(Extracted records)
· · · · · · ·

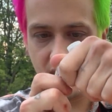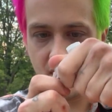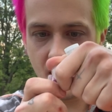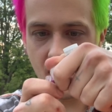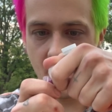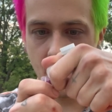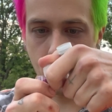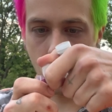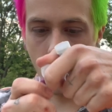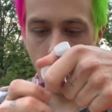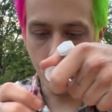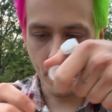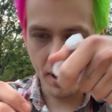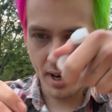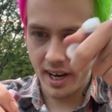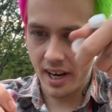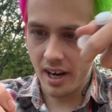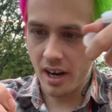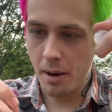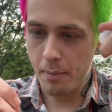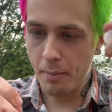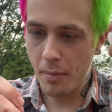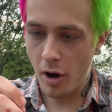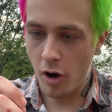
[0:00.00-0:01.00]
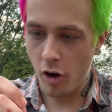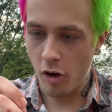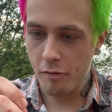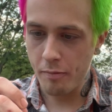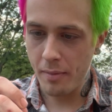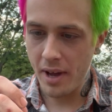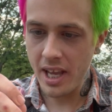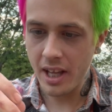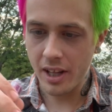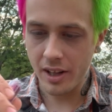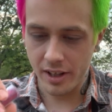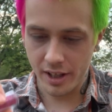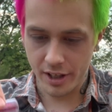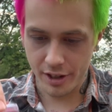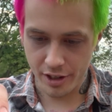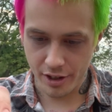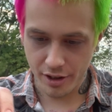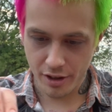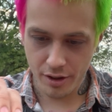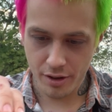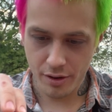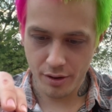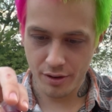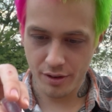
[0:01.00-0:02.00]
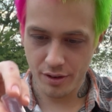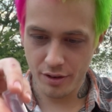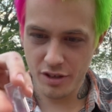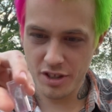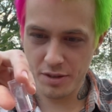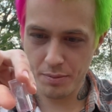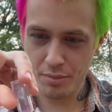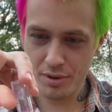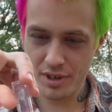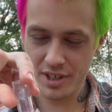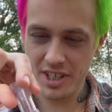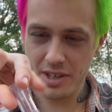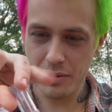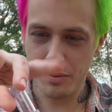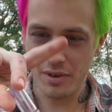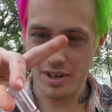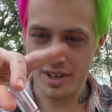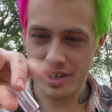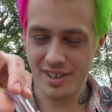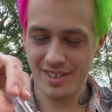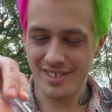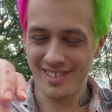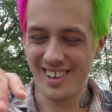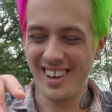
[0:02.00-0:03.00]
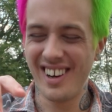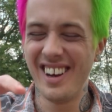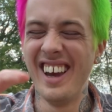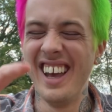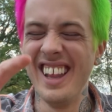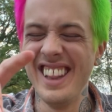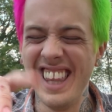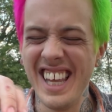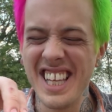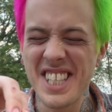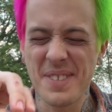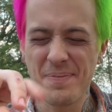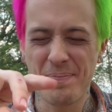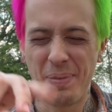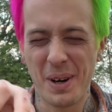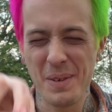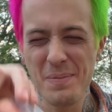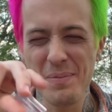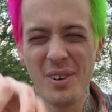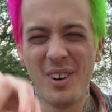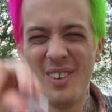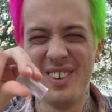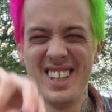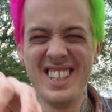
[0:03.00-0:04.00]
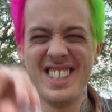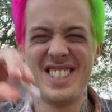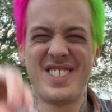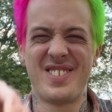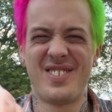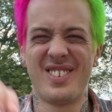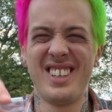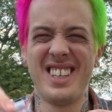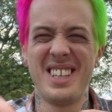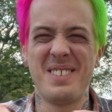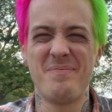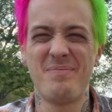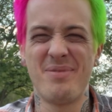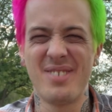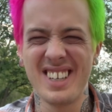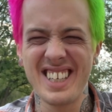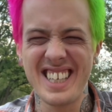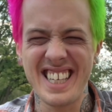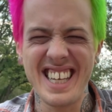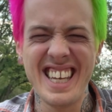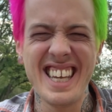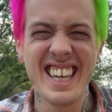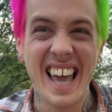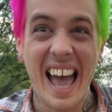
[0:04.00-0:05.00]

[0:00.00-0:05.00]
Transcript: I am opening up all my glitter. This pretty one. This purple one's really pretty.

· · · · · · ·

The problem: Please retype every record exactly, leaving the pictures out.

Exercise answer:
[0:00.00-0:01.00]
[0:01.00-0:02.00]
[0:02.00-0:03.00]
[0:03.00-0:04.00]
[0:04.00-0:05.00]

[0:00.00-0:05.00]
Transcript: I am opening up all my glitter. This pretty one. This purple one's really pretty.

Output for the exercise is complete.